The line with "[00:00:02.00 to 00:00:03.00]" marks the start; please set it down along with all later lines through the end of the material, exactly, leaving out pictures.

### GIVEN DATA:

Content starts

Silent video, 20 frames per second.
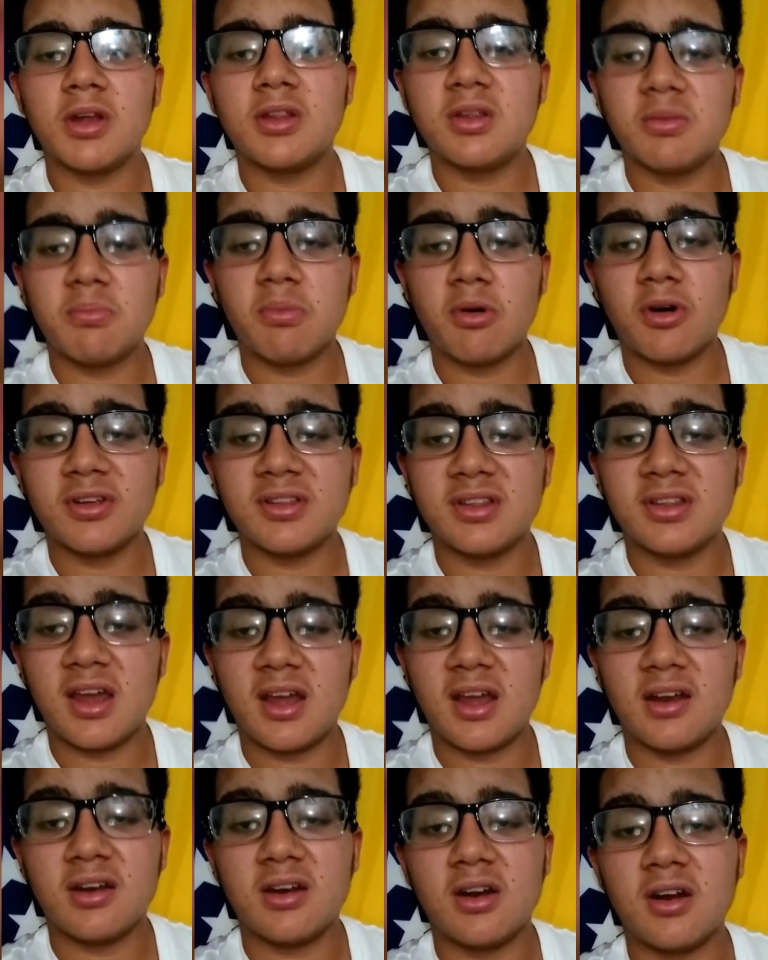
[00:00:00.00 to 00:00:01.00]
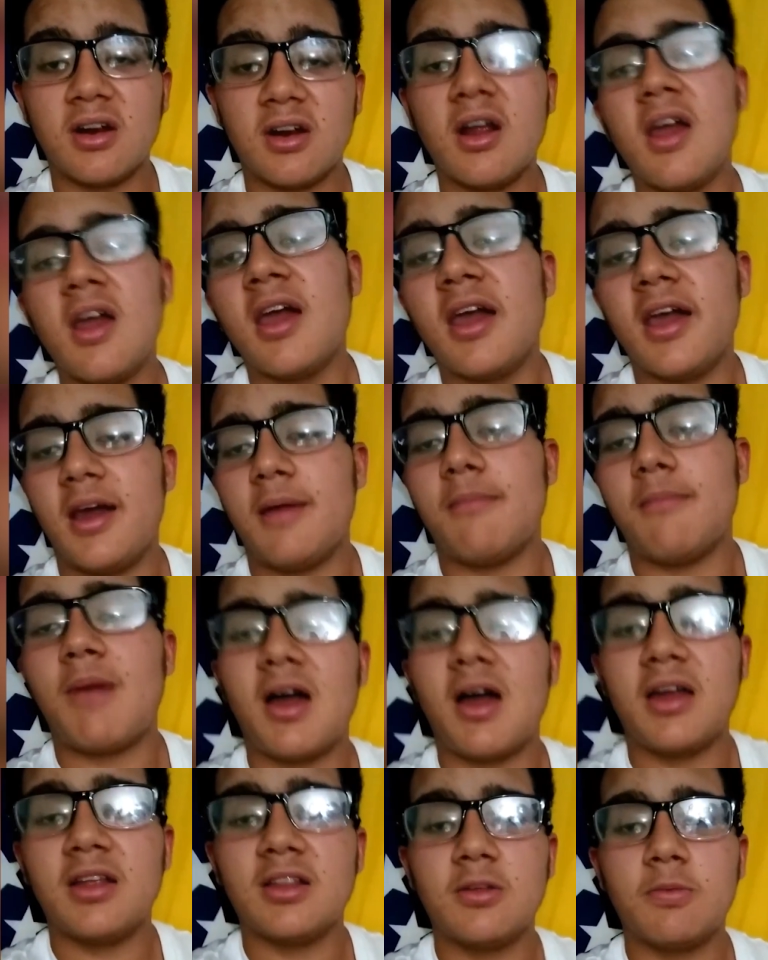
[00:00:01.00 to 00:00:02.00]
It's your boy Xander, and
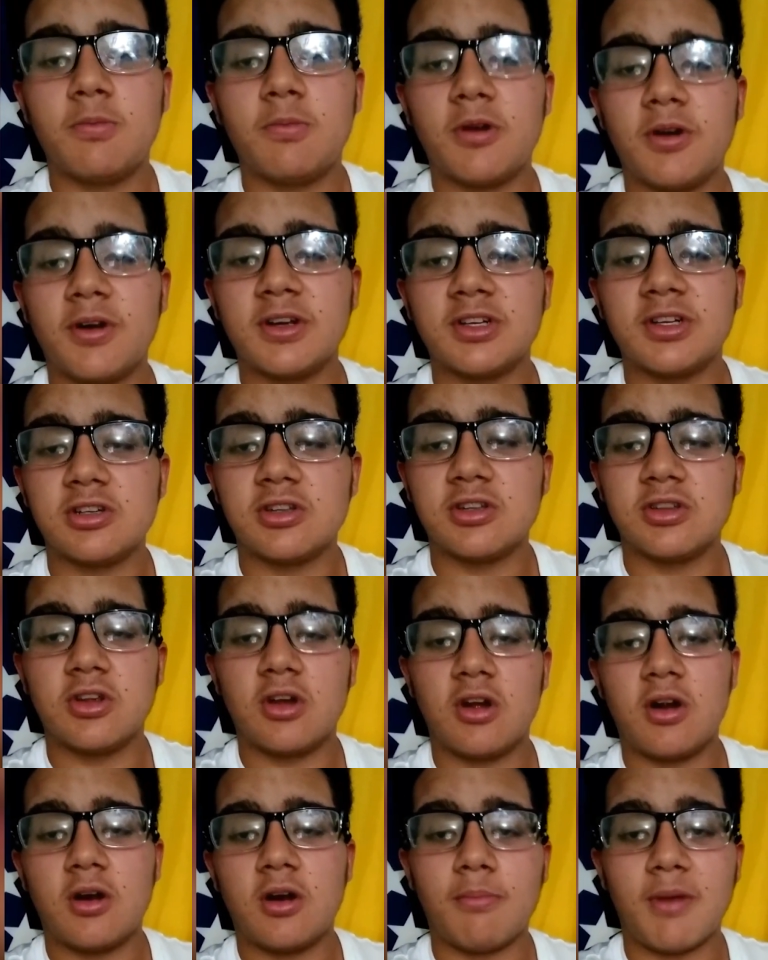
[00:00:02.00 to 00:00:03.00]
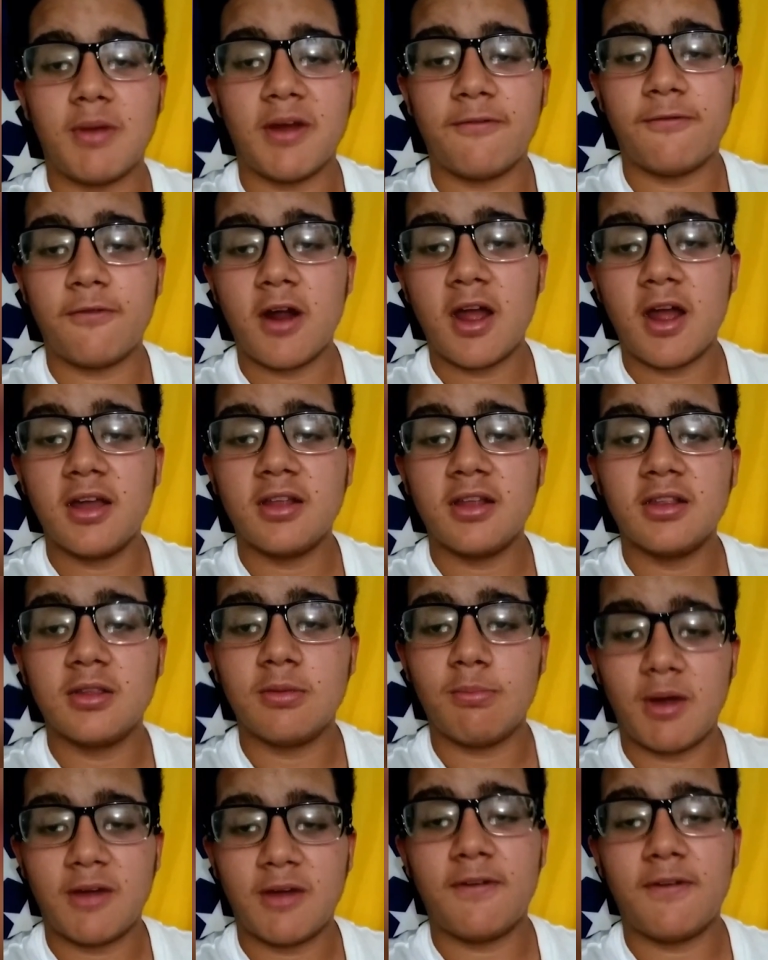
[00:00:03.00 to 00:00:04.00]
my inspirations are my friends,
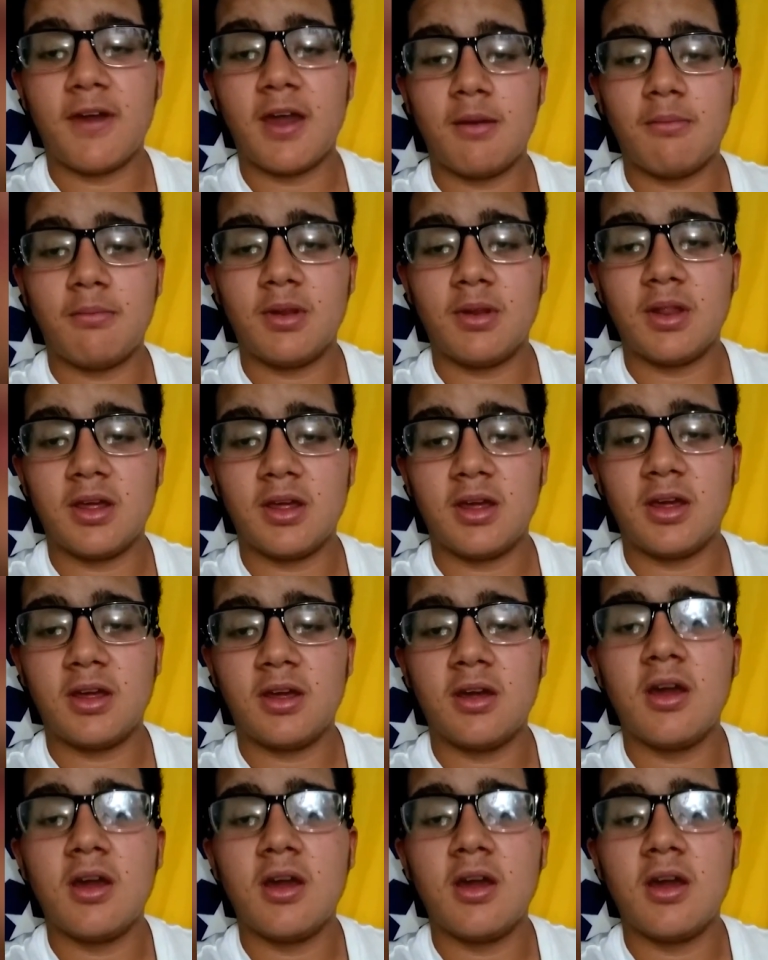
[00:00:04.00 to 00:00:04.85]
my family,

Content ends

### OUTPUT FOR THIS EXERCISE:
[00:00:02.00 to 00:00:03.00]
[00:00:03.00 to 00:00:04.00]
my inspirations are my friends,
[00:00:04.00 to 00:00:04.85]
my family,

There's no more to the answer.